From an economic perspective, the teacher shortage exhibits traits of market failure (Lazear, 2003):

    • Supply is constrained due to regulatory and institutional barriers.
    • Demand is fixed—students must attend school, regardless of labor shortages.
    • Prices (wages) are inflexible, as salaries are set by government pay scales rather than competitive market forces.
    • Externalities are significant—understaffed schools create long-term social costs, from lower economic productivity to higher incarceration rates (Deming, 2011).

However, calling this a simple market failure oversimplifies the issue. Schooling has never functioned as a fully market-driven sector. It exists within a framework shaped by legal mandates, political decisions, and historical precedent. The market is not “failing” in the traditional sense—it is constrained by structural factors that prevent it from behaving like a typical competitive industry.

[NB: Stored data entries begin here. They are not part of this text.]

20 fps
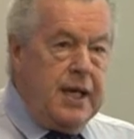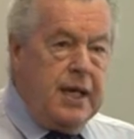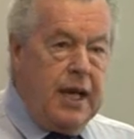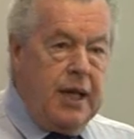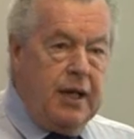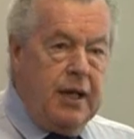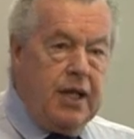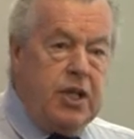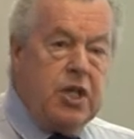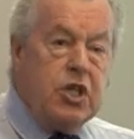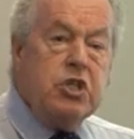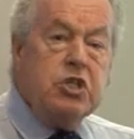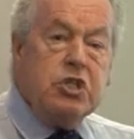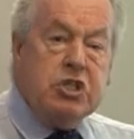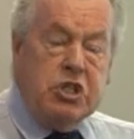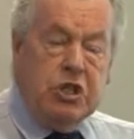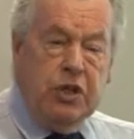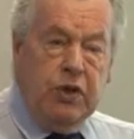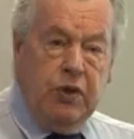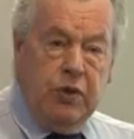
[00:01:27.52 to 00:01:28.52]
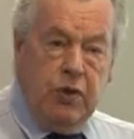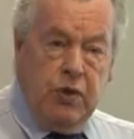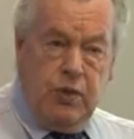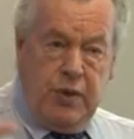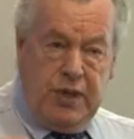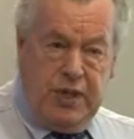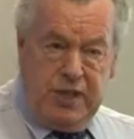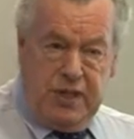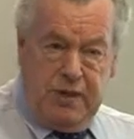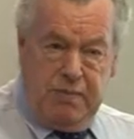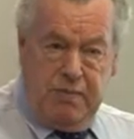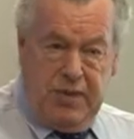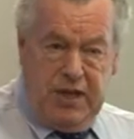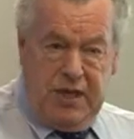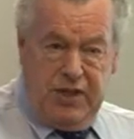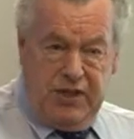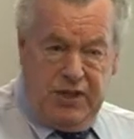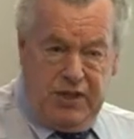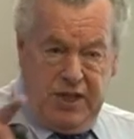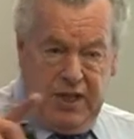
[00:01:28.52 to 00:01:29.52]
Now, they used to always
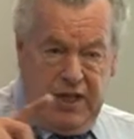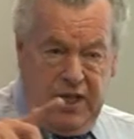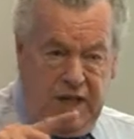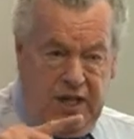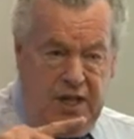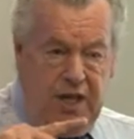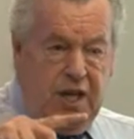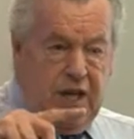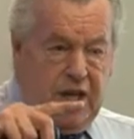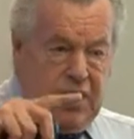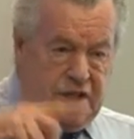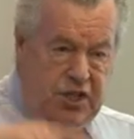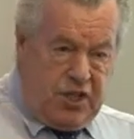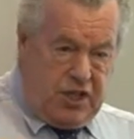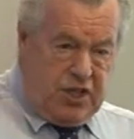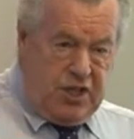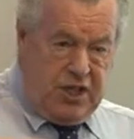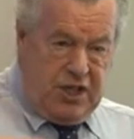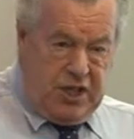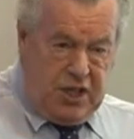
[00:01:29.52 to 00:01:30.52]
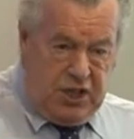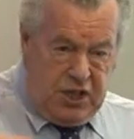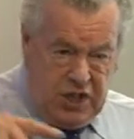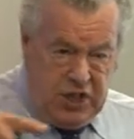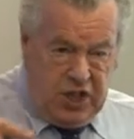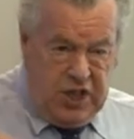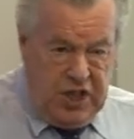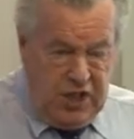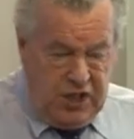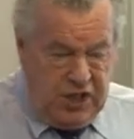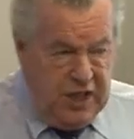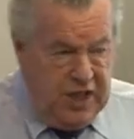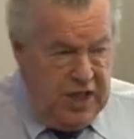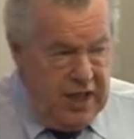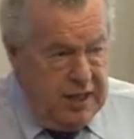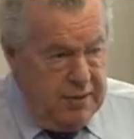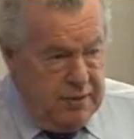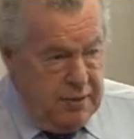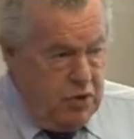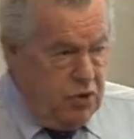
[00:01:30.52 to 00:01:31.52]
administer to suggest to
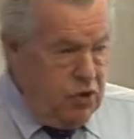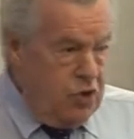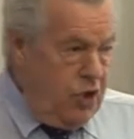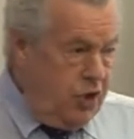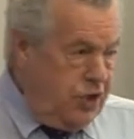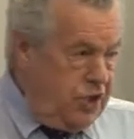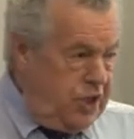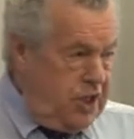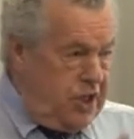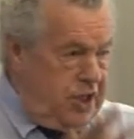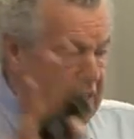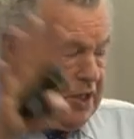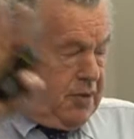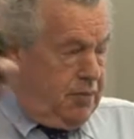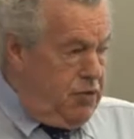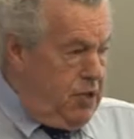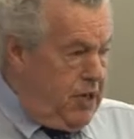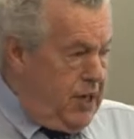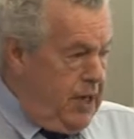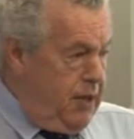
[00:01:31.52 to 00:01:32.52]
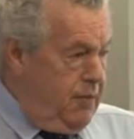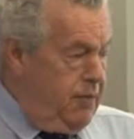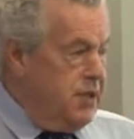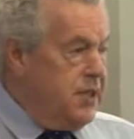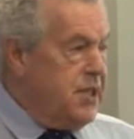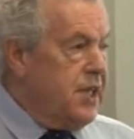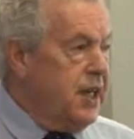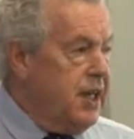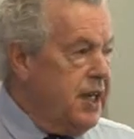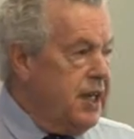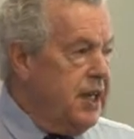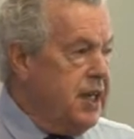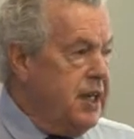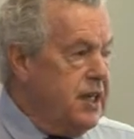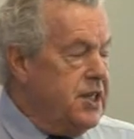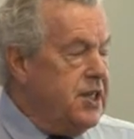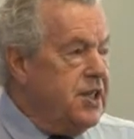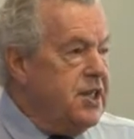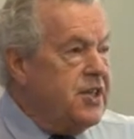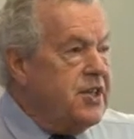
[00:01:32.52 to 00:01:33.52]
get them across into the brain, particularly, and
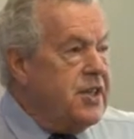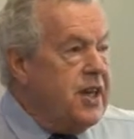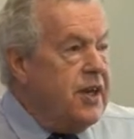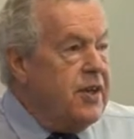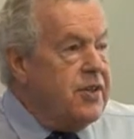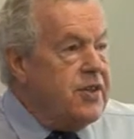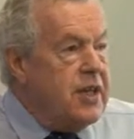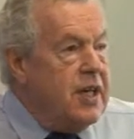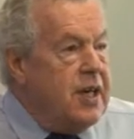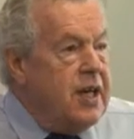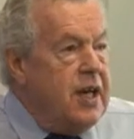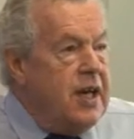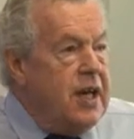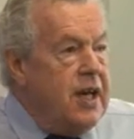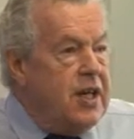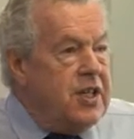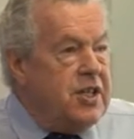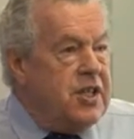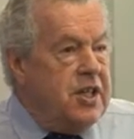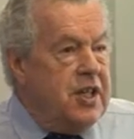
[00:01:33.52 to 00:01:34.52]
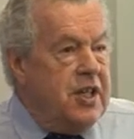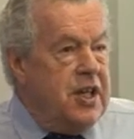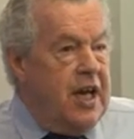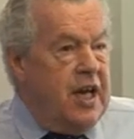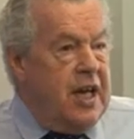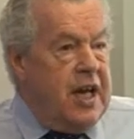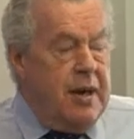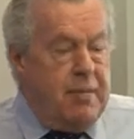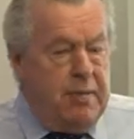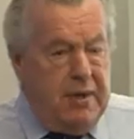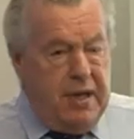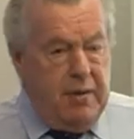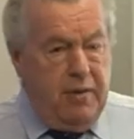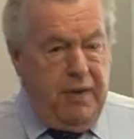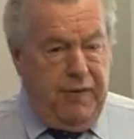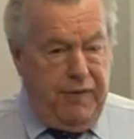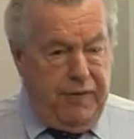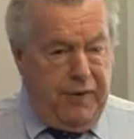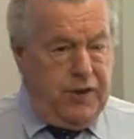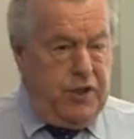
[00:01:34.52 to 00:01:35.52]
into the cells, to accompany it
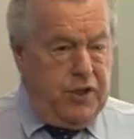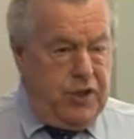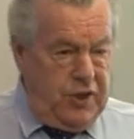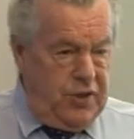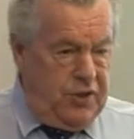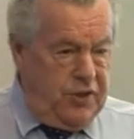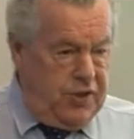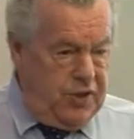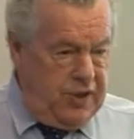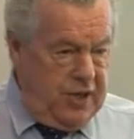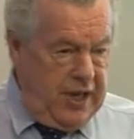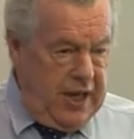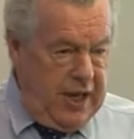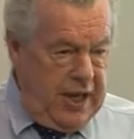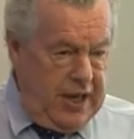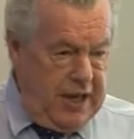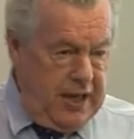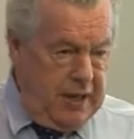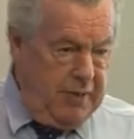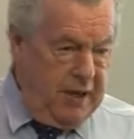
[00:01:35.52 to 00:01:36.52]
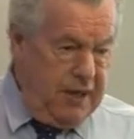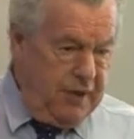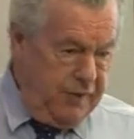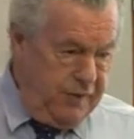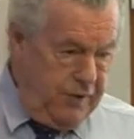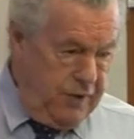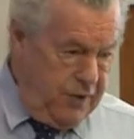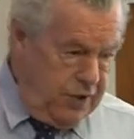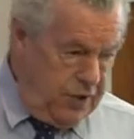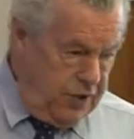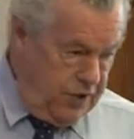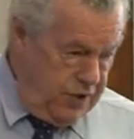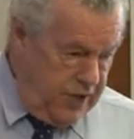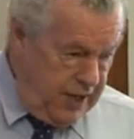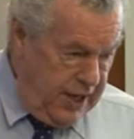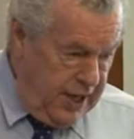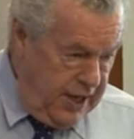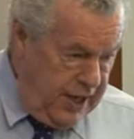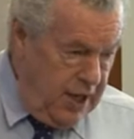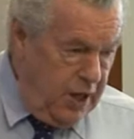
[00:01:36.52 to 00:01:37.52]
with fruit juice. And the best fruit juice
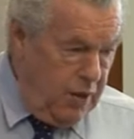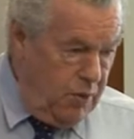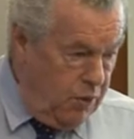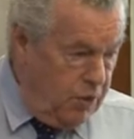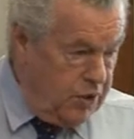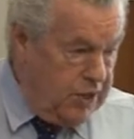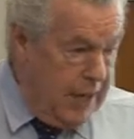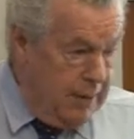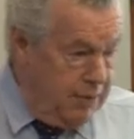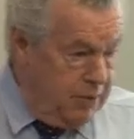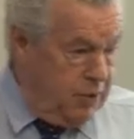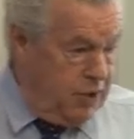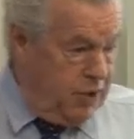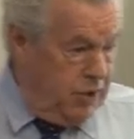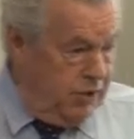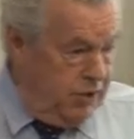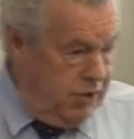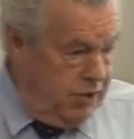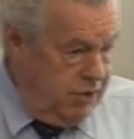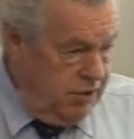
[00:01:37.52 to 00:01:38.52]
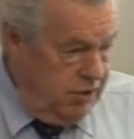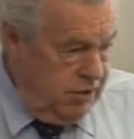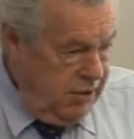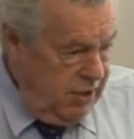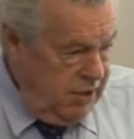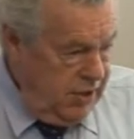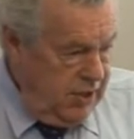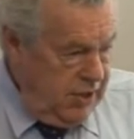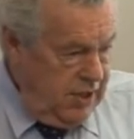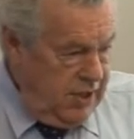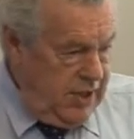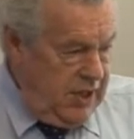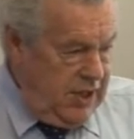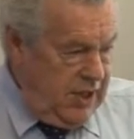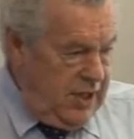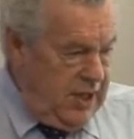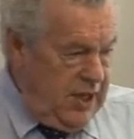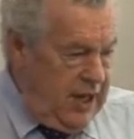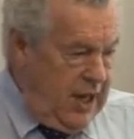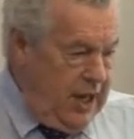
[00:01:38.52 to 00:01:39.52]
there was apple juice.
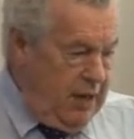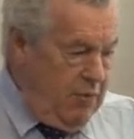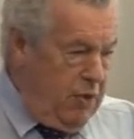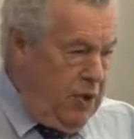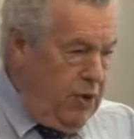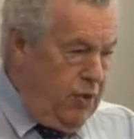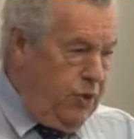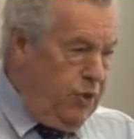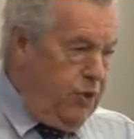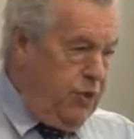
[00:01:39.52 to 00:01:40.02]
And we all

If we were to apply traditional economic reasoning, the solution might be to close underperforming schools and allow flexible private or charter institutions to emerge. But such a move would be politically explosive and socially disruptive. Instead, we find ourselves in an uneasy equilibrium: teacher shortages persist, but schools continue to operate in increasingly fragile conditions.

 

Schools as a Unique Economic Institution

Unlike private markets, schools do not shut down when teacher shortages occur because they are government-mandated institutions rather than standard market goods. A company that cannot hire enough workers may reduce production or close. Schools, however, persist—regardless of efficiency—because government policy ensures universal schooling for its taxpayers.

The teacher labor market does not self-correct because it is shaped by policy choices and structural constraints:

    • Government-set salaries prevent wages from responding to labor shortages.
    • Licensing barriers restrict new entrants into the profession.
    • Harsh job conditions push teachers out, even when pay is competitive.
    • Public funding limitations prevent market-driven solutions.

Recognizing this, teacher recruitment initiatives, like Teach Chicago, have emerged to address shortages by providing financial incentives, mentorship, and alternative pathways into teaching. While such programs offer targeted solutions, they also highlight the broader structural question: If special initiatives are needed just to ensure adequate staffing, it suggests that the fundamental incentives in the teacher labor market may not be functioning optimally.

Ultimately, the persistence of schools despite severe shortages reflects the unique role of schooling as both a public service and an economic institution. The challenge is not simply about market failures or rigid policies but about balancing accessibility, quality, and sustainability in a way that meets the needs of students, teachers, and society. As teacher shortages continue, the focus must be on how the system can evolve to better align incentives while maintaining its core function.

 

References

    • Angrist, J. D., & Guryan, J. (2008). Teacher testing, teacher education, and teacher characteristics. American Economic Review, 98(2), 241-246.
    • Chetty, R., Friedman, J. N., & Rockoff, J. E. (2014). Measuring the impacts of teachers I: Evaluating bias in teacher value-added estimates. American Economic Review, 104(9), 2593-2632.
    • Deming, D. J. (2011). Better schools, less crime? Quarterly Journal of Economics, 126(4), 2063-2115.
    • Hanushek, E. A. (1992). The trade-off between child quantity and quality. Journal of Political Economy, 100(1), 84-117.
    • Hendricks, M. D. (2014). Does it pay to pay teachers more? Evidence from Texas. Journal of Public Economics, 109, 50-63.
    • Jackson, C. K. (2018). Does school spending matter? The new literature on an old question. National Bureau of Economic Research (NBER Working Paper No. 25368).
    • Lazear, E. P. (2003). Teacher incentives. Swedish Economic Policy Review, 10(3), 179-214.
    • Papay, J. P., & Kraft, M. A. (2016). The productivity costs of ineffective teacher hiring practices: Evidence from late teacher hiring. Journal of Policy Analysis and Management, 35(4), 791-817.
    • Rothstein, R. (2015). The social cost of inadequate education. Teachers College, Columbia University.